►
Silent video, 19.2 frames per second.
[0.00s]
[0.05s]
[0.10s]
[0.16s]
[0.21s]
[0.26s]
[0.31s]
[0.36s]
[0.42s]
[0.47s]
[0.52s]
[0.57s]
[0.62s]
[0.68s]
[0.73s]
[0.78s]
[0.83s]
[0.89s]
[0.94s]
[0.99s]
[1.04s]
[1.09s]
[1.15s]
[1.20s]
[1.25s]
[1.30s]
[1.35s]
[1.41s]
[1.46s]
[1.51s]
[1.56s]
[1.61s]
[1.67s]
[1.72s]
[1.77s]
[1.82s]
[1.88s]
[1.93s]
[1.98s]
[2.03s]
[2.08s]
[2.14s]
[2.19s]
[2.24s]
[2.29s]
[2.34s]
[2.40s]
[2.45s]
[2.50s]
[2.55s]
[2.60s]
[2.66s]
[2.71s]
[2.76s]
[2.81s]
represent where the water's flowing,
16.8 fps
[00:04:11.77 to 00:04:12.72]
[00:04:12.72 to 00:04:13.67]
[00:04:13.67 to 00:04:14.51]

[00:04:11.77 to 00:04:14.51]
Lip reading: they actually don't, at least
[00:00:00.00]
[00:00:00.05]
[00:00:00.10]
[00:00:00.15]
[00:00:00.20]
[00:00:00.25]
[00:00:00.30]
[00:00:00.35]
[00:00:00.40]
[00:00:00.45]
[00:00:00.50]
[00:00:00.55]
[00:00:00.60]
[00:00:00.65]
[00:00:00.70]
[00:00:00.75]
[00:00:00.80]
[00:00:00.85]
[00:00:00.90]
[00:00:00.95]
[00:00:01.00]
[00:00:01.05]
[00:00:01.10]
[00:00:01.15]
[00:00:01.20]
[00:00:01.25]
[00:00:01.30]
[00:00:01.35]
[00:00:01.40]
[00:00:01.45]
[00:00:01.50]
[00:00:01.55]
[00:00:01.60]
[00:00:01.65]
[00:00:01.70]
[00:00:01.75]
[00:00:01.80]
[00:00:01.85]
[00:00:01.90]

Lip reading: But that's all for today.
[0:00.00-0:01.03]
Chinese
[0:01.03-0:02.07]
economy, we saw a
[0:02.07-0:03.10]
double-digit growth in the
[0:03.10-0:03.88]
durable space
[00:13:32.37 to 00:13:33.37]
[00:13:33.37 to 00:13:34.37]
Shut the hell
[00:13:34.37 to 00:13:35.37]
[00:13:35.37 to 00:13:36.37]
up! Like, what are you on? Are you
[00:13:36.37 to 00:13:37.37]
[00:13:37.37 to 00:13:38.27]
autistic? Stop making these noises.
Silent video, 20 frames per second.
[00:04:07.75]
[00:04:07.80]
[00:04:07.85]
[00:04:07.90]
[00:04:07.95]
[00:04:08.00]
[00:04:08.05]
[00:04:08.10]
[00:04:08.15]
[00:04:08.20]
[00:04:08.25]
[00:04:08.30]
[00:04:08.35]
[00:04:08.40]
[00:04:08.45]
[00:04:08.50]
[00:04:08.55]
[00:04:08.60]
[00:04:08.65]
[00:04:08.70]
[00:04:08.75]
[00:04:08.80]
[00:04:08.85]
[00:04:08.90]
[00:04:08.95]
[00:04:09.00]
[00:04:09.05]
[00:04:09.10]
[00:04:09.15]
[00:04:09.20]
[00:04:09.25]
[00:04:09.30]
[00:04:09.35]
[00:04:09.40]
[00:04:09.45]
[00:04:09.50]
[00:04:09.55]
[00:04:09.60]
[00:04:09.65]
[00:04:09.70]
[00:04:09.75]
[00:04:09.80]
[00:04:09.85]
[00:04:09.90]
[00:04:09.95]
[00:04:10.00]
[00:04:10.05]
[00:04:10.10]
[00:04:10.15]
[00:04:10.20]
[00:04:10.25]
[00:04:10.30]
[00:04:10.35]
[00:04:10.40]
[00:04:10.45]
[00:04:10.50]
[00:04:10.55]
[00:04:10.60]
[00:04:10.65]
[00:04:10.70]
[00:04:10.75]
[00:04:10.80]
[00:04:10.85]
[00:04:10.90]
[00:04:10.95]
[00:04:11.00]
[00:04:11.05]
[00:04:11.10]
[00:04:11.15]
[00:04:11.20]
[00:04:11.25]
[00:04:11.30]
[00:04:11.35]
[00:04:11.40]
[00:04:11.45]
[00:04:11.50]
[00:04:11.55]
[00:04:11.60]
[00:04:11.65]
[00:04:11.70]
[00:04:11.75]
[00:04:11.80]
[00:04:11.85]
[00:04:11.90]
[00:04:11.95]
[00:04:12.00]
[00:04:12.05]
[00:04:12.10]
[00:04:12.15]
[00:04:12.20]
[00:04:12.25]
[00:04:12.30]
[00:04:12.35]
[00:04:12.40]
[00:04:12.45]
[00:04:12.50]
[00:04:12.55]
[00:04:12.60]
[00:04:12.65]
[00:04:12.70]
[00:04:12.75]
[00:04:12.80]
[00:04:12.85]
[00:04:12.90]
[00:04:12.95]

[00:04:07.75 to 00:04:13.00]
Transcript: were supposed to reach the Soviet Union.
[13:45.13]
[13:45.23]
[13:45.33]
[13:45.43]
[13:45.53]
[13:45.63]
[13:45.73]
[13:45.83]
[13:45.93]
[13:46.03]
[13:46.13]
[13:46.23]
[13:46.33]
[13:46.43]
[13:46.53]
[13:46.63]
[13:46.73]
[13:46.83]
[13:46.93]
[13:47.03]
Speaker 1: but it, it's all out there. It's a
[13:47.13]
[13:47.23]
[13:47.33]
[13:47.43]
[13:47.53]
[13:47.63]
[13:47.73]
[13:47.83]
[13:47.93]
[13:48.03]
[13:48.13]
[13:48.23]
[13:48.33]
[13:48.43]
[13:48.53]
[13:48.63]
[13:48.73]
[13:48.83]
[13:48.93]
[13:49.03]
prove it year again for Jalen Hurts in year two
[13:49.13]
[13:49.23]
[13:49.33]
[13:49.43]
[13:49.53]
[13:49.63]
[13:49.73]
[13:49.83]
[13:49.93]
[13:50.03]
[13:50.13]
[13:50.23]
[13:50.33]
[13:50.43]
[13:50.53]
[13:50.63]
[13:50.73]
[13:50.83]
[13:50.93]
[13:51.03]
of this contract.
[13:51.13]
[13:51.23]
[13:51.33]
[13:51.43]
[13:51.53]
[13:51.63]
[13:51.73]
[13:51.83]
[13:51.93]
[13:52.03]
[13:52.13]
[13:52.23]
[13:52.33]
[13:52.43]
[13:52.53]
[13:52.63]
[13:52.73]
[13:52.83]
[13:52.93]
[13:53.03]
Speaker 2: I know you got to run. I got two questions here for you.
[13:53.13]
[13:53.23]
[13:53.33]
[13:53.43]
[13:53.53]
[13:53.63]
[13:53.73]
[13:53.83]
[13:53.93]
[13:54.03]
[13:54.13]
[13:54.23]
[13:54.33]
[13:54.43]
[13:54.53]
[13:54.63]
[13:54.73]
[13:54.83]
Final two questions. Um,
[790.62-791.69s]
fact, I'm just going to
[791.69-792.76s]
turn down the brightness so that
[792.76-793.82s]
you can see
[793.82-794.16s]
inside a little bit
◄
HOW TO COMPLETE THIS TASK - Find the line with "[00:00:00.40]" in the material above. Reproduce it and each line after it up to and including the line with "[00:04:11.25]".

RESULT OF THIS TASK -
[00:00:00.40]
[00:00:00.45]
[00:00:00.50]
[00:00:00.55]
[00:00:00.60]
[00:00:00.65]
[00:00:00.70]
[00:00:00.75]
[00:00:00.80]
[00:00:00.85]
[00:00:00.90]
[00:00:00.95]
[00:00:01.00]
[00:00:01.05]
[00:00:01.10]
[00:00:01.15]
[00:00:01.20]
[00:00:01.25]
[00:00:01.30]
[00:00:01.35]
[00:00:01.40]
[00:00:01.45]
[00:00:01.50]
[00:00:01.55]
[00:00:01.60]
[00:00:01.65]
[00:00:01.70]
[00:00:01.75]
[00:00:01.80]
[00:00:01.85]
[00:00:01.90]

Lip reading: But that's all for today.
[0:00.00-0:01.03]
Chinese
[0:01.03-0:02.07]
economy, we saw a
[0:02.07-0:03.10]
double-digit growth in the
[0:03.10-0:03.88]
durable space
[00:13:32.37 to 00:13:33.37]
[00:13:33.37 to 00:13:34.37]
Shut the hell
[00:13:34.37 to 00:13:35.37]
[00:13:35.37 to 00:13:36.37]
up! Like, what are you on? Are you
[00:13:36.37 to 00:13:37.37]
[00:13:37.37 to 00:13:38.27]
autistic? Stop making these noises.
Silent video, 20 frames per second.
[00:04:07.75]
[00:04:07.80]
[00:04:07.85]
[00:04:07.90]
[00:04:07.95]
[00:04:08.00]
[00:04:08.05]
[00:04:08.10]
[00:04:08.15]
[00:04:08.20]
[00:04:08.25]
[00:04:08.30]
[00:04:08.35]
[00:04:08.40]
[00:04:08.45]
[00:04:08.50]
[00:04:08.55]
[00:04:08.60]
[00:04:08.65]
[00:04:08.70]
[00:04:08.75]
[00:04:08.80]
[00:04:08.85]
[00:04:08.90]
[00:04:08.95]
[00:04:09.00]
[00:04:09.05]
[00:04:09.10]
[00:04:09.15]
[00:04:09.20]
[00:04:09.25]
[00:04:09.30]
[00:04:09.35]
[00:04:09.40]
[00:04:09.45]
[00:04:09.50]
[00:04:09.55]
[00:04:09.60]
[00:04:09.65]
[00:04:09.70]
[00:04:09.75]
[00:04:09.80]
[00:04:09.85]
[00:04:09.90]
[00:04:09.95]
[00:04:10.00]
[00:04:10.05]
[00:04:10.10]
[00:04:10.15]
[00:04:10.20]
[00:04:10.25]
[00:04:10.30]
[00:04:10.35]
[00:04:10.40]
[00:04:10.45]
[00:04:10.50]
[00:04:10.55]
[00:04:10.60]
[00:04:10.65]
[00:04:10.70]
[00:04:10.75]
[00:04:10.80]
[00:04:10.85]
[00:04:10.90]
[00:04:10.95]
[00:04:11.00]
[00:04:11.05]
[00:04:11.10]
[00:04:11.15]
[00:04:11.20]
[00:04:11.25]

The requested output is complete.